# [Problem requirements]
An exact copy of all the data is required, with pictures left out.

# [Source data]
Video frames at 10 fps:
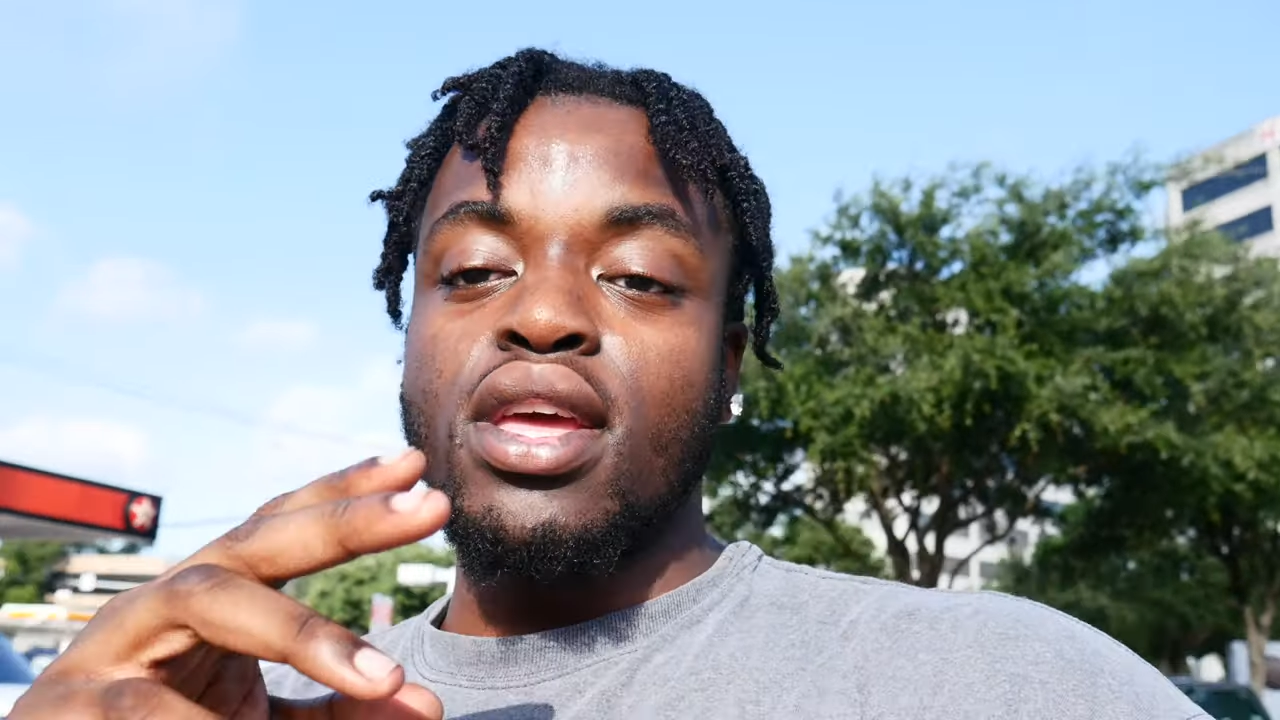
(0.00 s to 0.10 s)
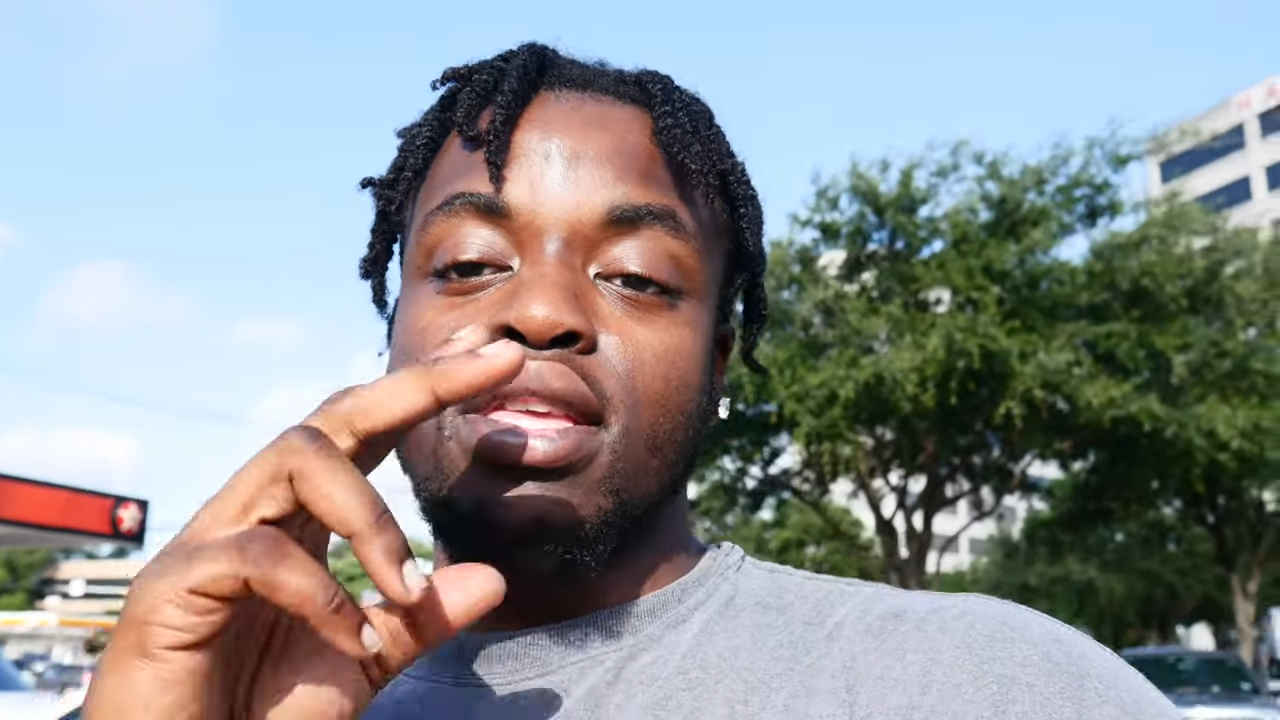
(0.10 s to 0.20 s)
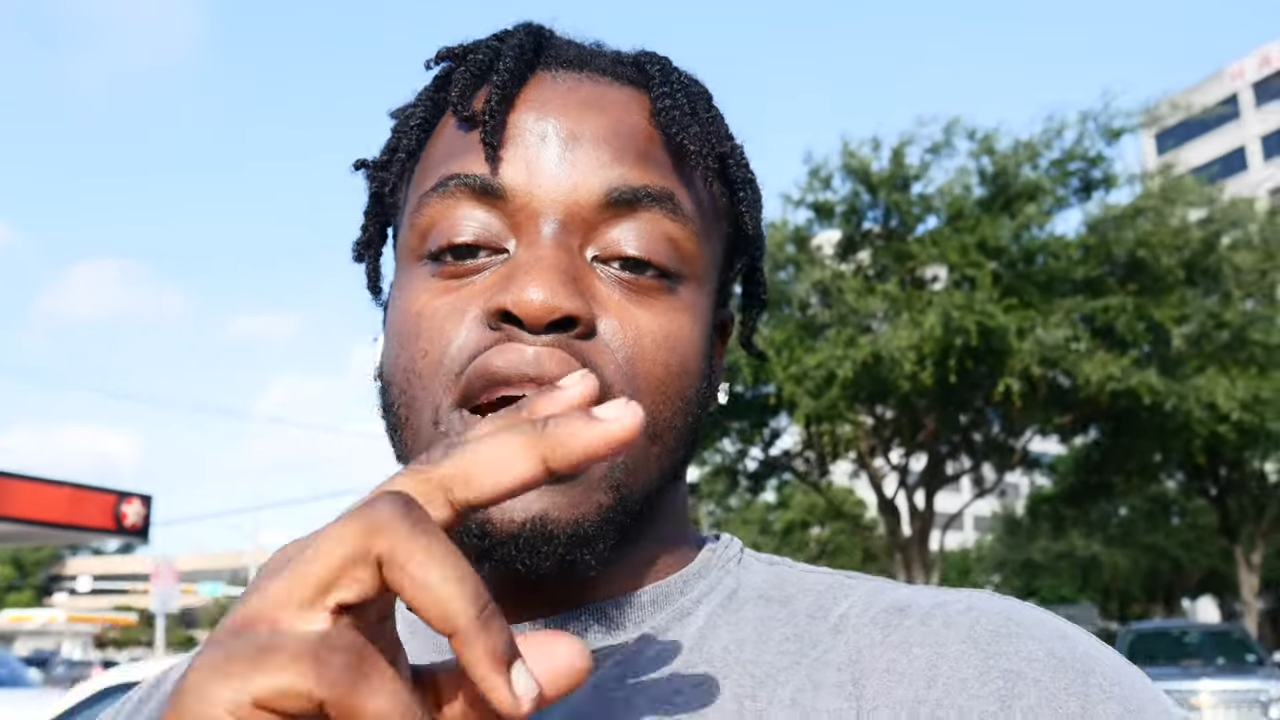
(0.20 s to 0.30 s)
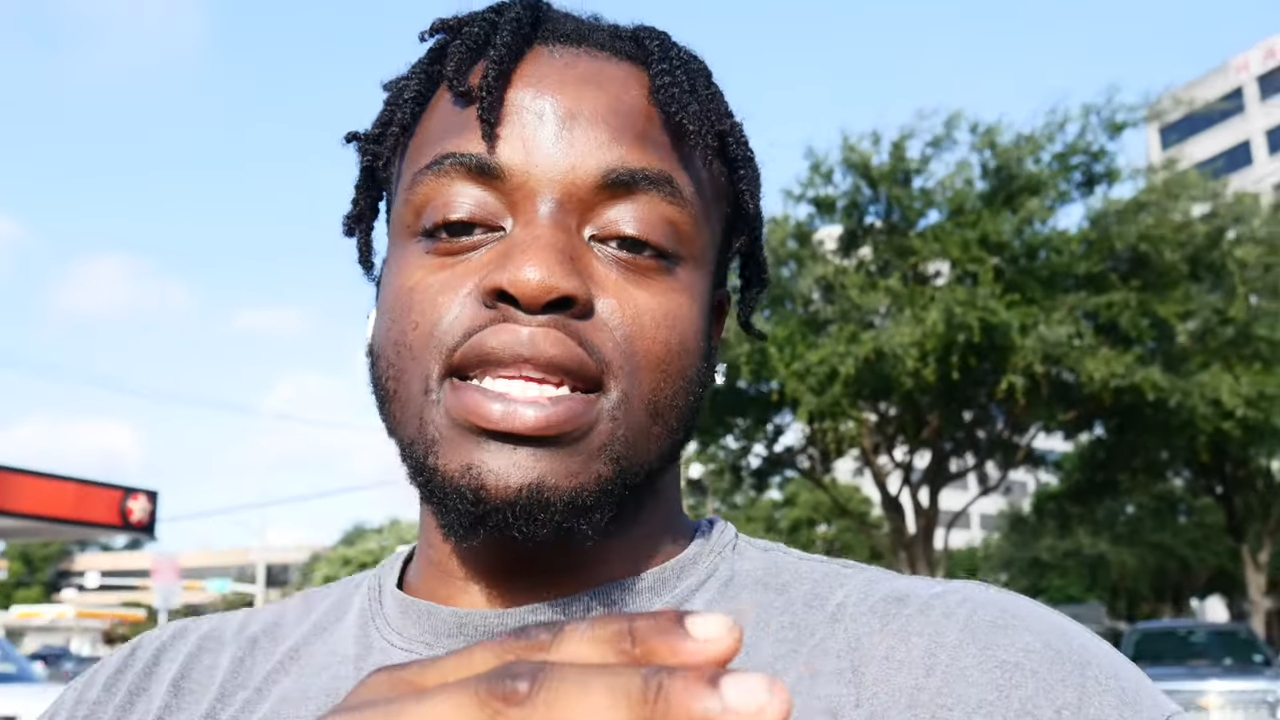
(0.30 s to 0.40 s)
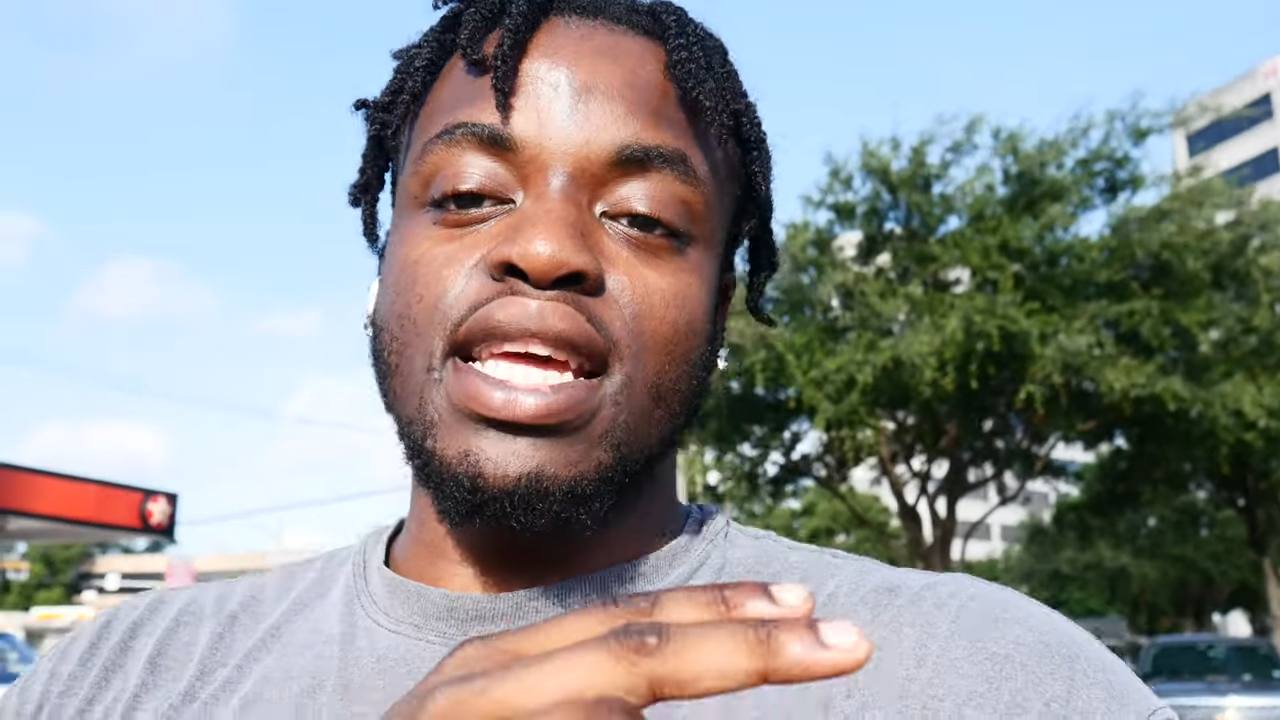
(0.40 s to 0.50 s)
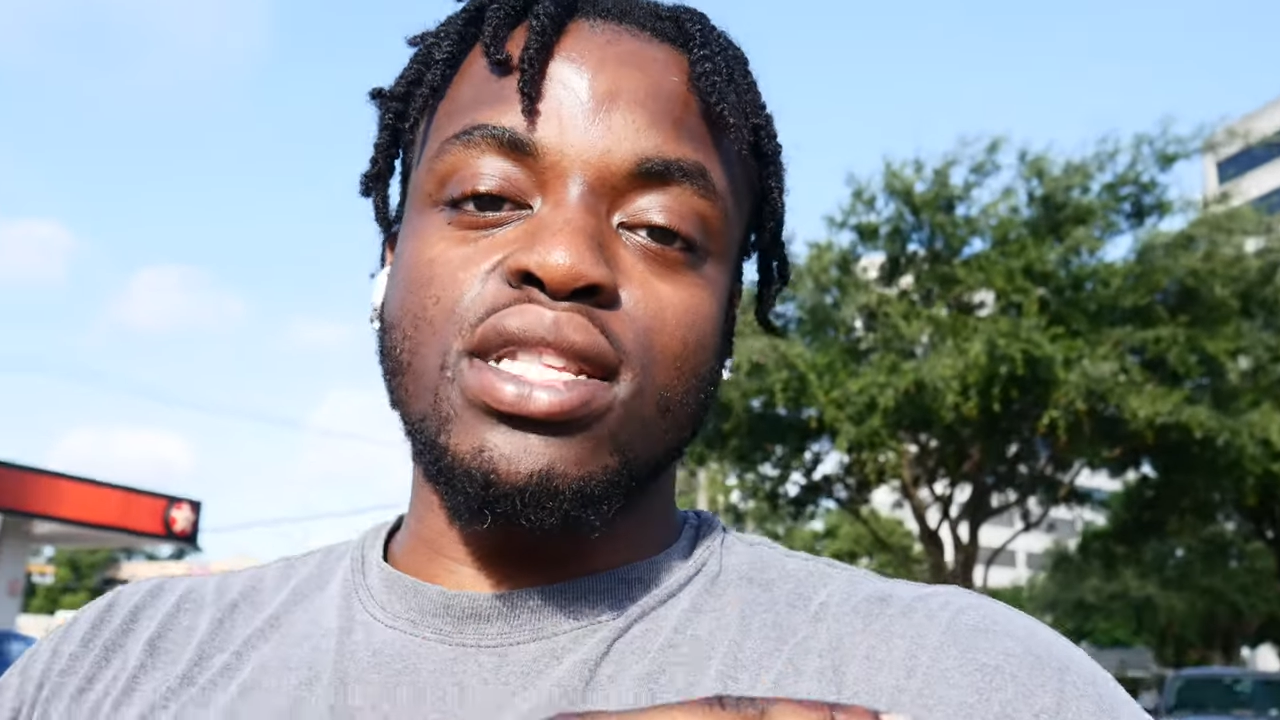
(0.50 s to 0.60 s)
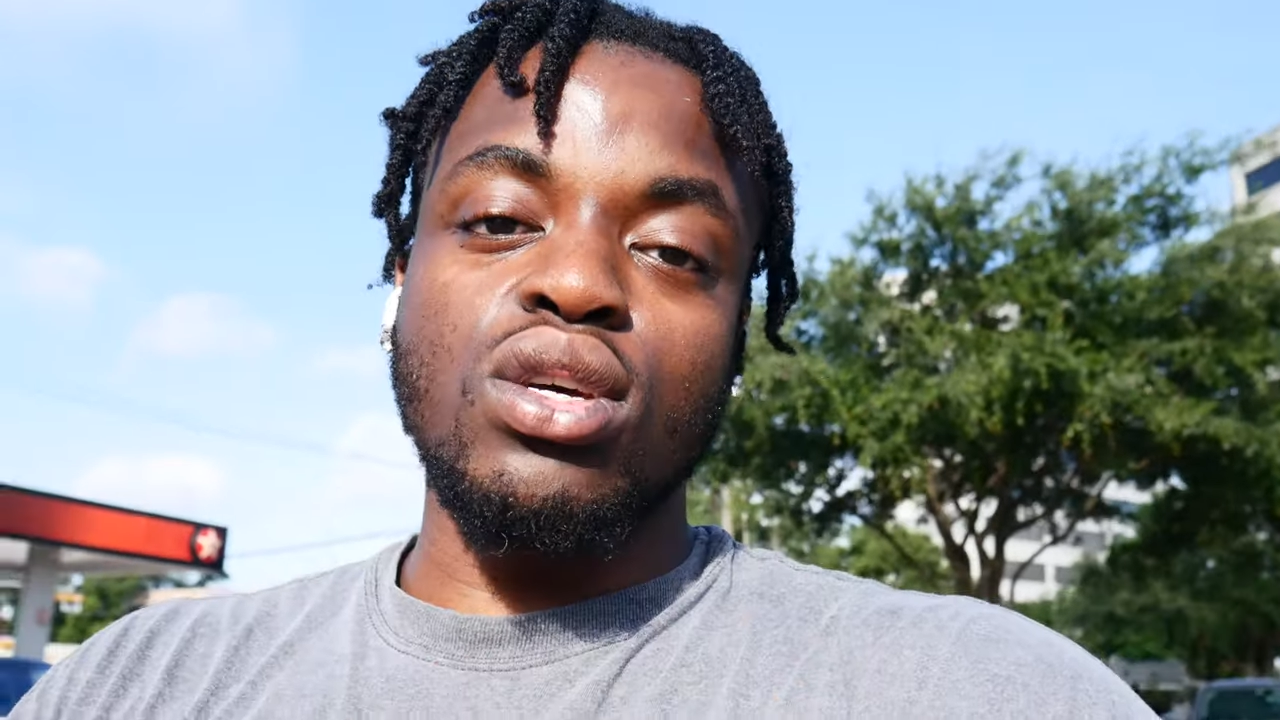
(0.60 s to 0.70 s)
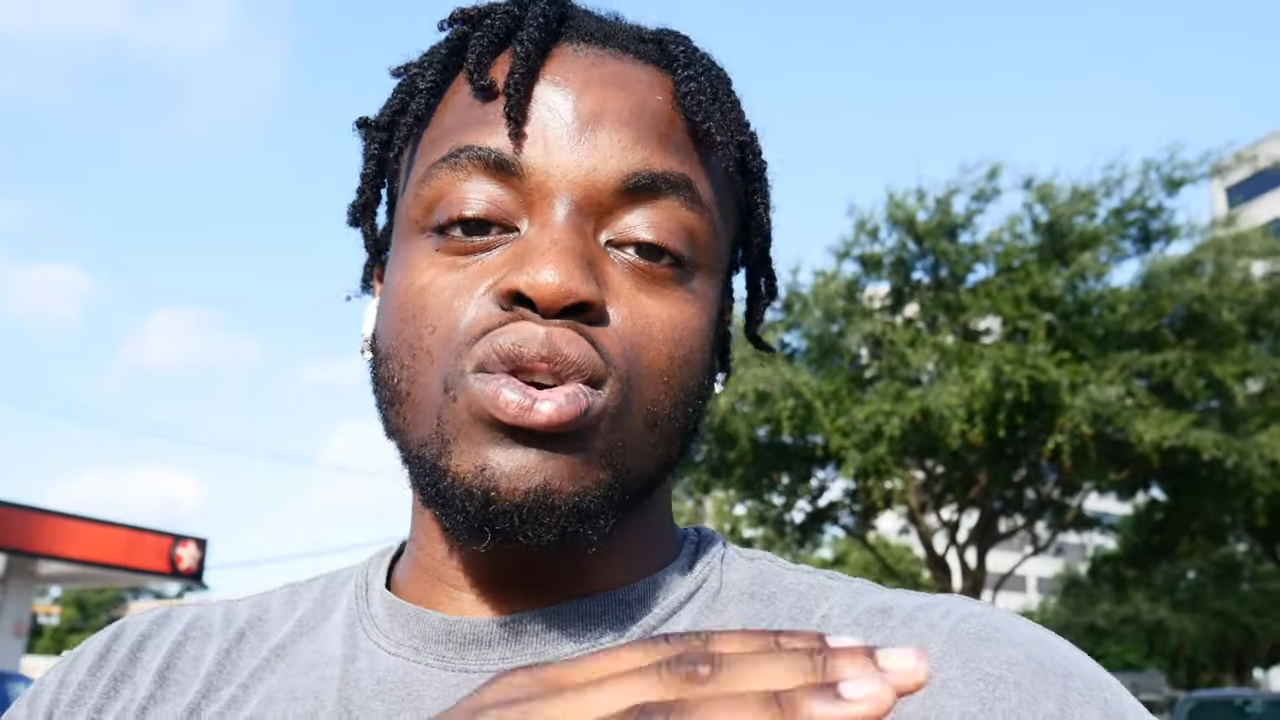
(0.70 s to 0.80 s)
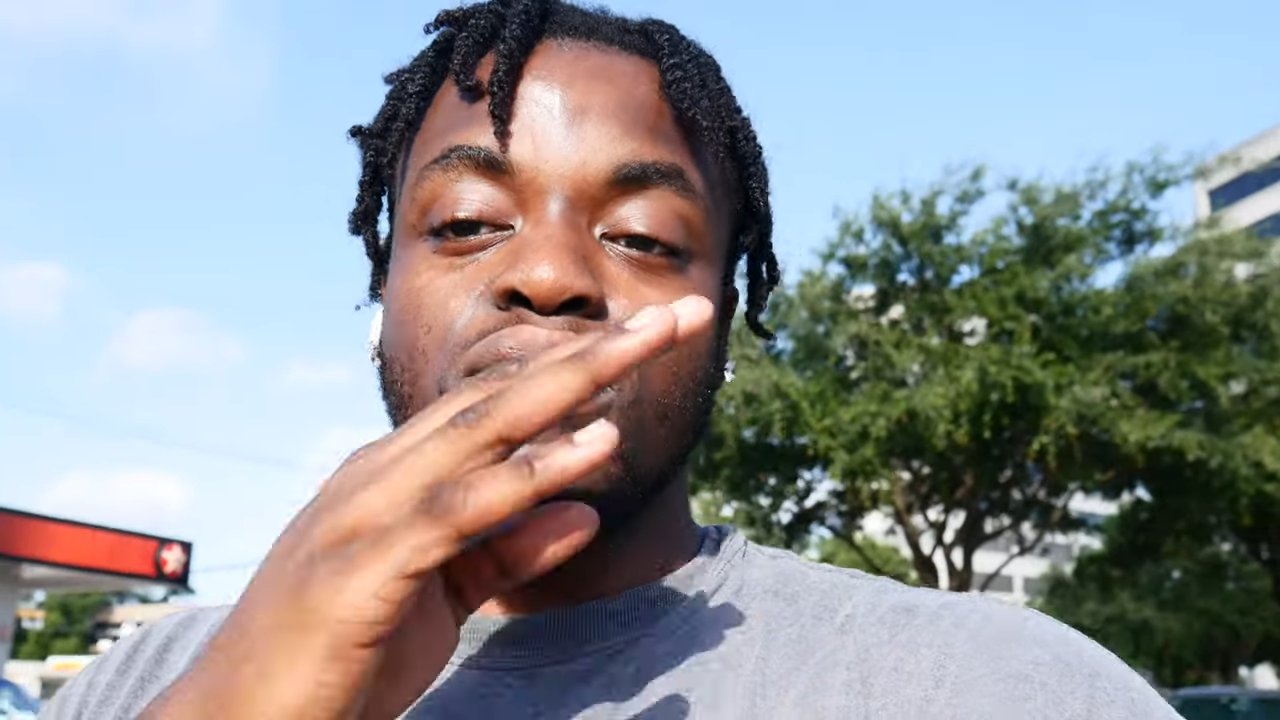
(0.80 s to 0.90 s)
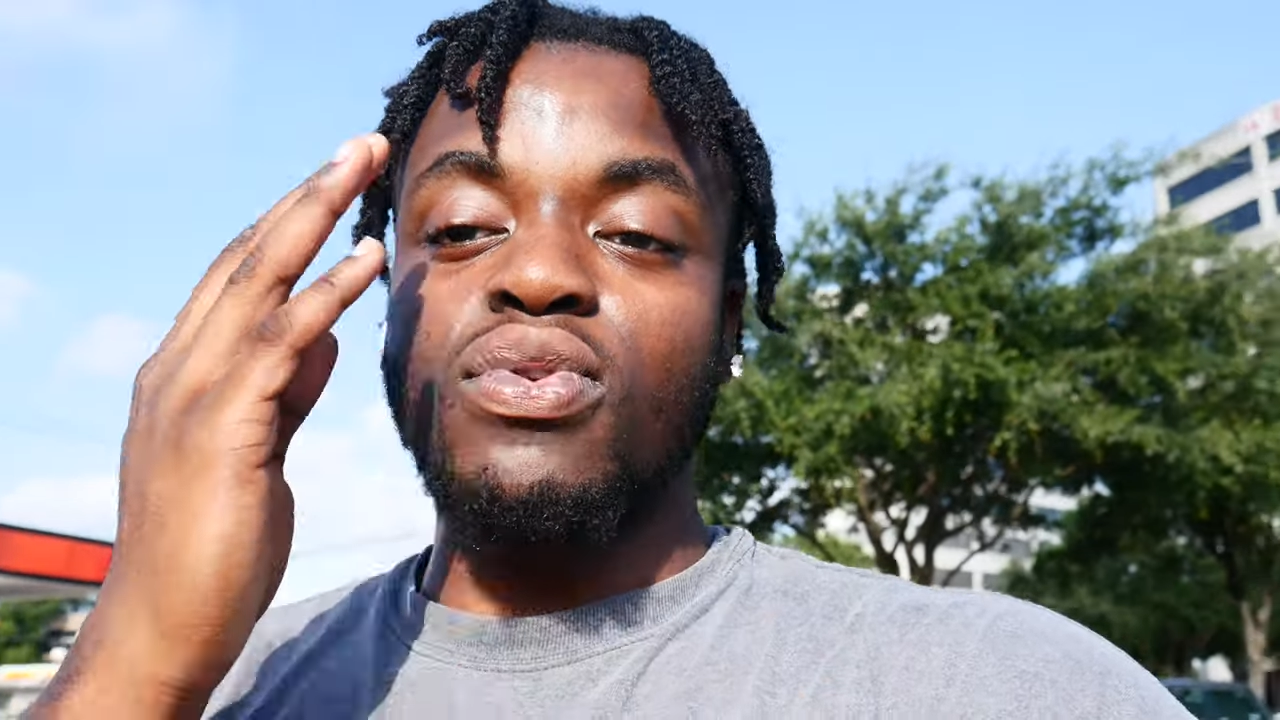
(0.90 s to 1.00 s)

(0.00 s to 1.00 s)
Y'all stay tuned.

# [Task output]
Video frames at 10 fps:
(0.00 s to 0.10 s)
(0.10 s to 0.20 s)
(0.20 s to 0.30 s)
(0.30 s to 0.40 s)
(0.40 s to 0.50 s)
(0.50 s to 0.60 s)
(0.60 s to 0.70 s)
(0.70 s to 0.80 s)
(0.80 s to 0.90 s)
(0.90 s to 1.00 s)

(0.00 s to 1.00 s)
Y'all stay tuned.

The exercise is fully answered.